Но обычно разговоры велись не о революции и «красном терроре». Троцкий, как умел это еще с юношеских лет, демонстрировал возлюбленной эрудицию, которая, как мы знаем, была довольно поверхностной. Но все же он обсуждал с Клер стихи британского поэта конца XVIII — начала XIX века Перси Биши Шелли, цитировал писателя и социального реформатора XIX века Джона Рёскина, интересовался ее мнением о творчестве значительно более близкого к XX веку писателя Элджертона Суинберна.
[711]
Когда работа над бюстом была почти завершена и возникла опасность расставания, Троцкий предложил Клер поехать вместе с ним «на фронт», куда собирался отправиться на днях. Не очень разбиравшаяся в событиях в России, англичанка предположила, что ей предстоит еще одна увлекательная авантюра, и с удовольствием согласилась.
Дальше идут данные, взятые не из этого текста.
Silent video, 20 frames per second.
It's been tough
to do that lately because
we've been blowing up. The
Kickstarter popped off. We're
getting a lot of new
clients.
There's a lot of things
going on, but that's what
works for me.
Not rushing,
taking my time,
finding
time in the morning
Троцкий, однако, ввел ее в заблуждение, ибо фронта в конце 1920 года уже не было. Речь шла об инспекционной поездке, фактически почти безопасной теперь для поезда наркома. Вопрос о включении Клер Шеридан в команду легендарного «комиссариата на колесах» он согласовал с заместителем наркома иностранных дел М. М. Литвиновым. Но осуществить поездку Шеридан не решилась. Ее соотечественники в Москве пригрозили, что если она поедет с Троцким, то не будет допущена обратно в Великобританию, где оставались ее дети. Троцкий настаивал, но материнские чувства возобладали.